To change a parameter in the model just select the parameter you want to change by using the drop box. Enter the new value for the parameter in the text box and click the 'Set' button. Click on the 'Graph' button and the simulation will run. Each time you hit the 'Graph' button the simulation advances time by another 100 years. Note that the effective reproductive rates (RS and RR) have been calculated for you. Click here for a brief explanation of fitness and the role of the basic reproductive rate.

We have setup the model so you can change the following parameters:

  1. delta, the efficacy of treatment of a drug-resistant case relative to a drug-sensitive case (delta can range from 0.0 to 1.0). If delta is set at 0.0, this implies that the treatment regimen is completely ineffective in curing a drug-resistant case. If delta is set at 1.0, this implies that the treatment regimen is as effective in curing drug-resistant cases as in curing drug-sensitive cases.

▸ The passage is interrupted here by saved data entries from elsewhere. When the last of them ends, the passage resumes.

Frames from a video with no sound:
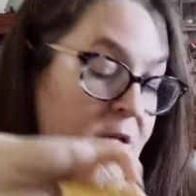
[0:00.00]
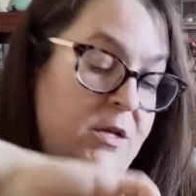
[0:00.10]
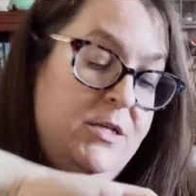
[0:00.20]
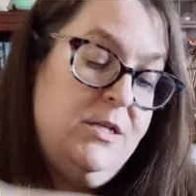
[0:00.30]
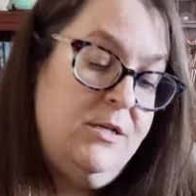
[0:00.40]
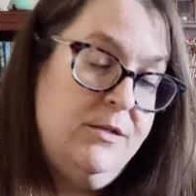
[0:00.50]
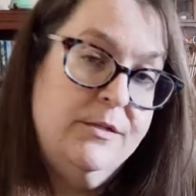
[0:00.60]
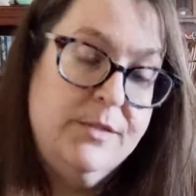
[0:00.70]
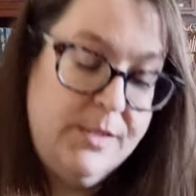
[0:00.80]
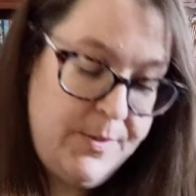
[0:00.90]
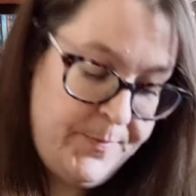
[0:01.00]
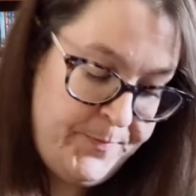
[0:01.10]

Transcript: It is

  2. alpha, which represents the reduction or increase in infectiousness of drug-resistant strains relative to drug-sensitive strains (alpha can range from 0.0 to 1.5). If alpha is set at 0.0 this means that drug-resistant strains cannot be transmitted. If alpha is set at 1.0 this means that drug-resistant strains are as transmissible as drug-sensitive strains. If the value of alpha is set at 1.5 this means that the drug-resistant strains are 50% more transmissible than drug-sensitive strains.
  3. F, which represents the fraction of cases treated (F can range from 0.0 to 0.9).
  4. r, which represents the proportion of treated cases per year who develop acquired drug resistance (r can range from 0.0 to 1.0).